For the time being, taking that economic reality into account, cooperation with China does not pose any viable alternative for the V4 versus the EU. Even though the conception of divide et impera might have crossed the minds of Beijing’s strategists, it is currently simply implausible. Still, “outside Eastern Europe, 16+1 is so obscure that it doesn't even have an English language Wikipedia page” – as professor Babones notices.
However, if the new EU multiannual financial framework reduces funding possibilities for V4 countries, be it as a result of Brexit and/or reshuffling of financial priorities, “then China’s offer could automatically become more attractive” – Jakub Jakóbowski and Marcin Kaczmarski from the Centre for Eastern Studies (OSW) warn.
CZECH REPUBLIC
The 1B1R is perceived as a vague concept in the Czech Republic. “The New Silk Road is just an umbrella for Chinese activities in Europe, Asia and Africa and does not have any concrete features. It is hard for Czech politicians and businessmen to imagine anything particular under the term,” Ivana Karásková from a Prague-based think tank Association for International Affairs (AMO) told EURACTIV. Karásková says the main aim of the initiative is to export Chinese overproduction overseas. The Indian Ocean is not a safe way and China is looking for other trade routes.

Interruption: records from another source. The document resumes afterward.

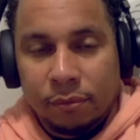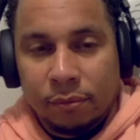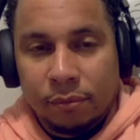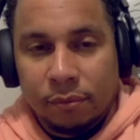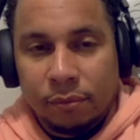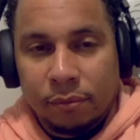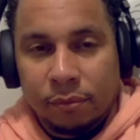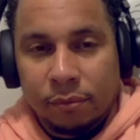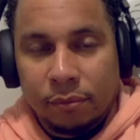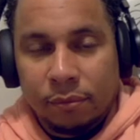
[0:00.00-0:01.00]

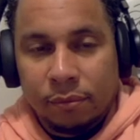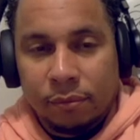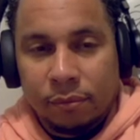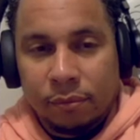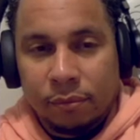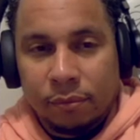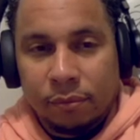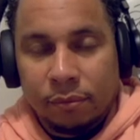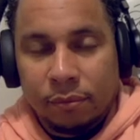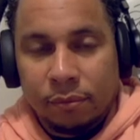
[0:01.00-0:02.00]

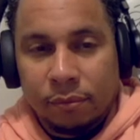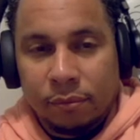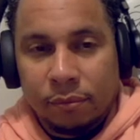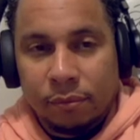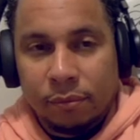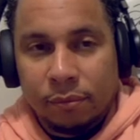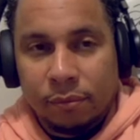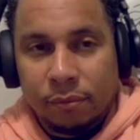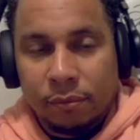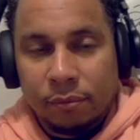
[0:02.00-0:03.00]

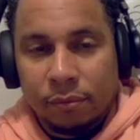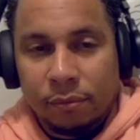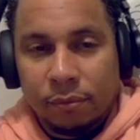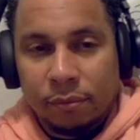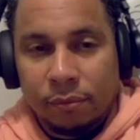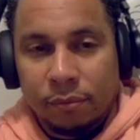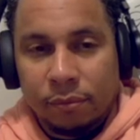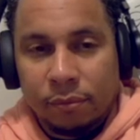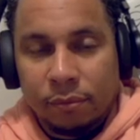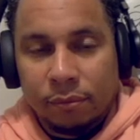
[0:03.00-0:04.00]

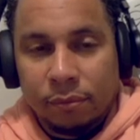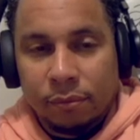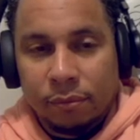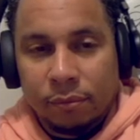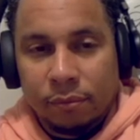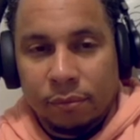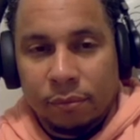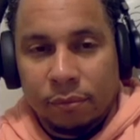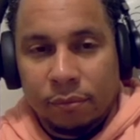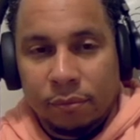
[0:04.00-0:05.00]

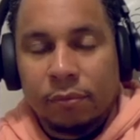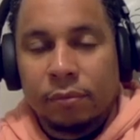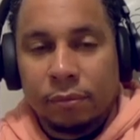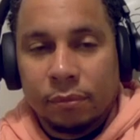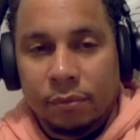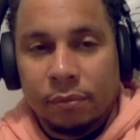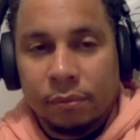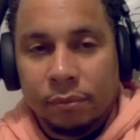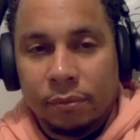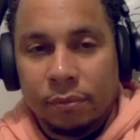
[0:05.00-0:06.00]

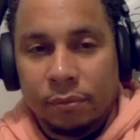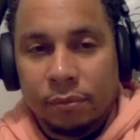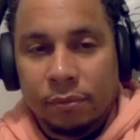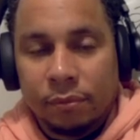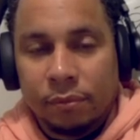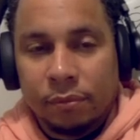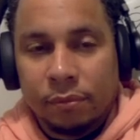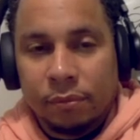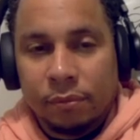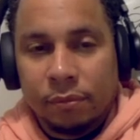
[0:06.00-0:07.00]

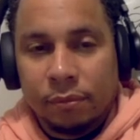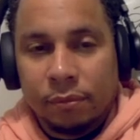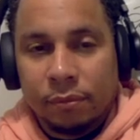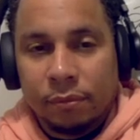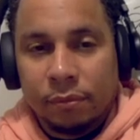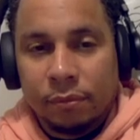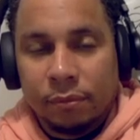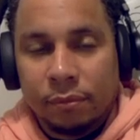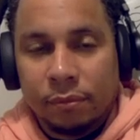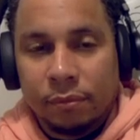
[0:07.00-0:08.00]
[no speech]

“China is the initiator and driving force of the whole project and we do not know yet how the Czech participation might and should look like. It may turn out that it is a viable project which will open new investment opportunities for Czech companies but it may also turn out to be a chimera,” Czech MEP Jiří Pospíšil (EPP) told EURACTIV.

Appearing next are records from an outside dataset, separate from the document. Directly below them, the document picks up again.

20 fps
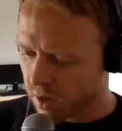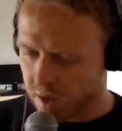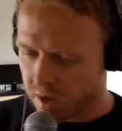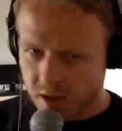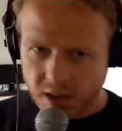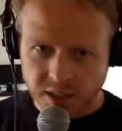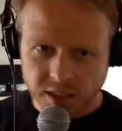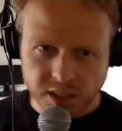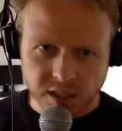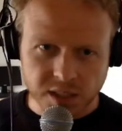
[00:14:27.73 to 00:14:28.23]

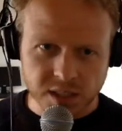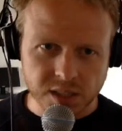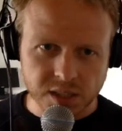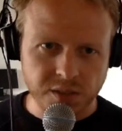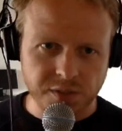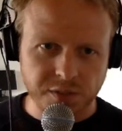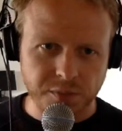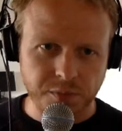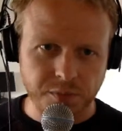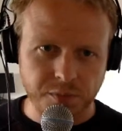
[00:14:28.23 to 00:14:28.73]
And this is
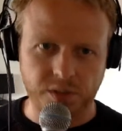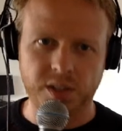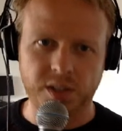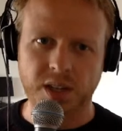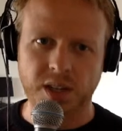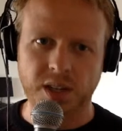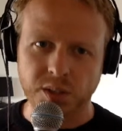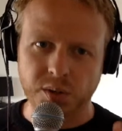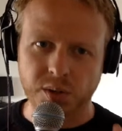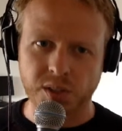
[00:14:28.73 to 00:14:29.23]
the
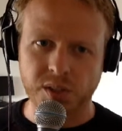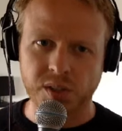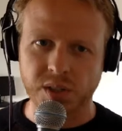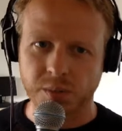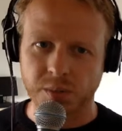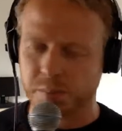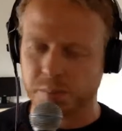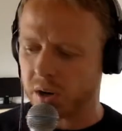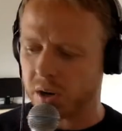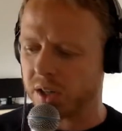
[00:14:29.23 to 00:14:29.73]
interesting
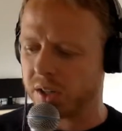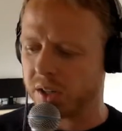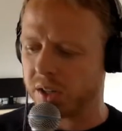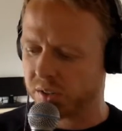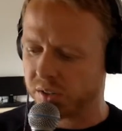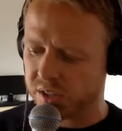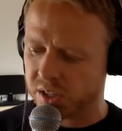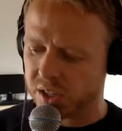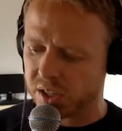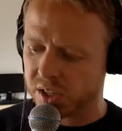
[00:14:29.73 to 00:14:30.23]
part.
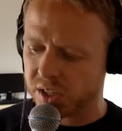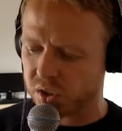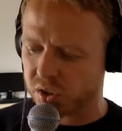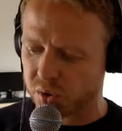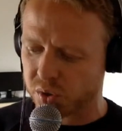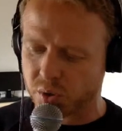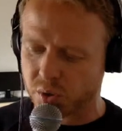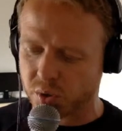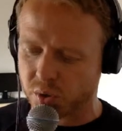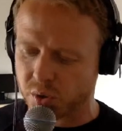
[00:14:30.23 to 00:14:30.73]

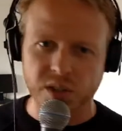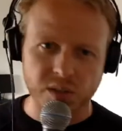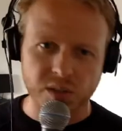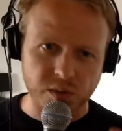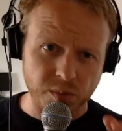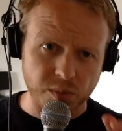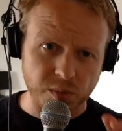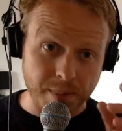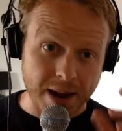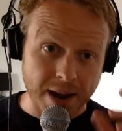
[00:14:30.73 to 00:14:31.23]
Deconstruction
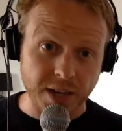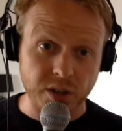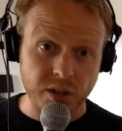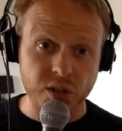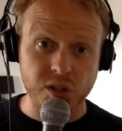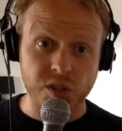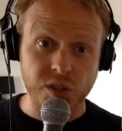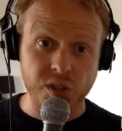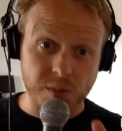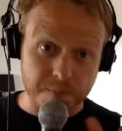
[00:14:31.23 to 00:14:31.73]

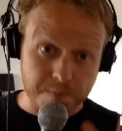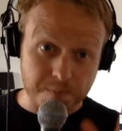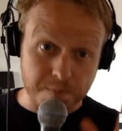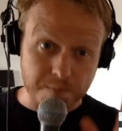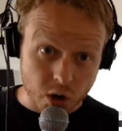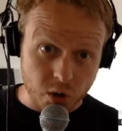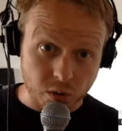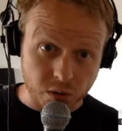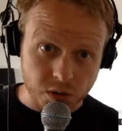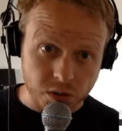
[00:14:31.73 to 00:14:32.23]
matters the
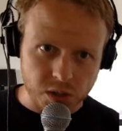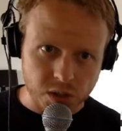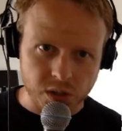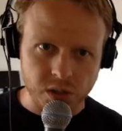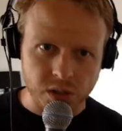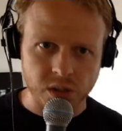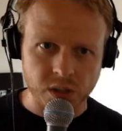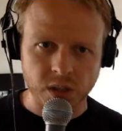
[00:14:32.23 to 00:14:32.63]
most.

The Czech Confederation of Industry expects that Czech companies might benefit from projects in manufacturing, energy, environmental technologies, tourism and other fields. So far, there have been 22 approved projects of cooperation between the Czech Republic and China within the BRI framework.
But the actual benefits of the initiative are still arguable. “From the geographical point of view, the New Silk Road will not go through the territory of the Czech Republic, regardless of the efforts of the Czech President Miloš Zeman. It will go through Poland,” Karásková explains.
However, the renewal of historical East-West transport corridors will strengthen trade flows from both sides, MEP Zahradil says. “If we are looking for ways how to diversify our trade portfolio and reduce our dependency on the European market, this may be one of the solutions, although not the only one,” Zahradil told EURACTIV.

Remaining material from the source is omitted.